The Case Breakers, a team of former law enforcement investigators, journalists and military intelligence officers, told Fox News on Wednesday, that they have identified the Zodiac Killer, the elusive serial killer, who claimed to have murdered 37 people in California during the late 1960s.

A D V E R T I S E M E N T

The cold case team, led by retired FBI officials. has identified the killer as Gary Francis Poste, who passed away in 2018.

The Zodiac Killer is connected to five murders in the San Francisco area in 1968 and 1969. As per the History channel, the killer gained notoriety after sending “bizarre public letters brimming with horrific threats, demented demands and mysterious ciphers teasing his identity” to newspapers and law enforcement. In these letters, all signed with a crosshair-like symbol, the killer claimed to have killed 37 people. In one such letter, the killer “threatened to kill again if newspapers did not publish the cipher”. 
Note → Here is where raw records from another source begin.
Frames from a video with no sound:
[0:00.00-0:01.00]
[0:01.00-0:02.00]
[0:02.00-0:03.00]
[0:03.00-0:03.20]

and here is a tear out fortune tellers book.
The Zodiac Killer has inspired multiple American horror films and shows, including the 2007 film Zodiac, which featured Jake Gyllenhaal, Mark Ruffalo, and Robert Downey Junior in the lead roles and the 1971 film Dirty Harry starring Clint Eastwood.

The cold case team has said that they have now identified Poste as the Zodiac Killer through new forensic and physical evidence, as well as accounts from eyewitnesses.
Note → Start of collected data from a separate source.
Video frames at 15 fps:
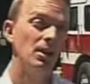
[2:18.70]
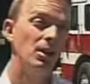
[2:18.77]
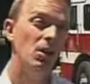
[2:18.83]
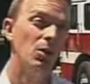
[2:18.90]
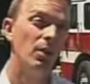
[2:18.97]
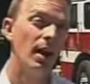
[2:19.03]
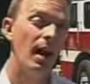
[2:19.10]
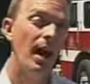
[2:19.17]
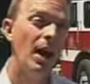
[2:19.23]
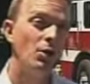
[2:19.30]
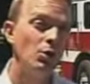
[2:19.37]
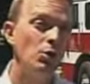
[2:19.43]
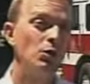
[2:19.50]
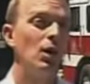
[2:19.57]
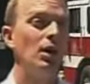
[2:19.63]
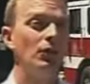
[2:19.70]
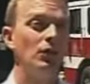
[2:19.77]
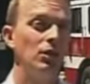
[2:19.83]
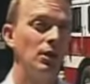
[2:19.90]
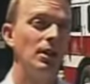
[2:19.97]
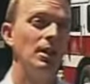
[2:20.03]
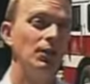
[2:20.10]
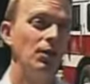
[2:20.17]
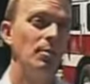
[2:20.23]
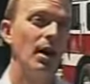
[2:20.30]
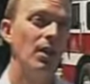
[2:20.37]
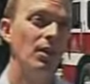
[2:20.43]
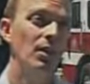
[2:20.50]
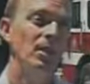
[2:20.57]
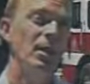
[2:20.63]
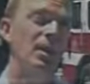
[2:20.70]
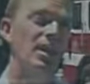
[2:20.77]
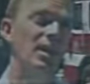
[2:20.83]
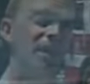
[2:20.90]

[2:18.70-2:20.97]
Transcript: know, how you talk to your kids about it and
The cryptograms used by the serial killer were used to decipher his identity, Jen Bucholtz, a former Army counterintelligence agent who works on cold cases, told Fox.

In a statement, the cold case team said that they “filed court affidavits, and secured decades of pictures from Poste’s former darkroom,” that includes “photographic proof of irrefutable scars on our Zodiac’s forehead”, that match the scars on a sketch of the Zodiac Killer.

The team says it used evidence from the murder case of Cheri Jo Bates, whom the team believes Poste killed in 1966, to connect the dots that pointed towards Poste’s involvement. Bates was found dead near the Riverside City College campus after she was reported missing.

The Riverside Police Department’s Homicide Cold Case Unit, however, told Fox News “The Cheri Jo Bates case remains an open investigation and we do not have any additional details to release at this time.”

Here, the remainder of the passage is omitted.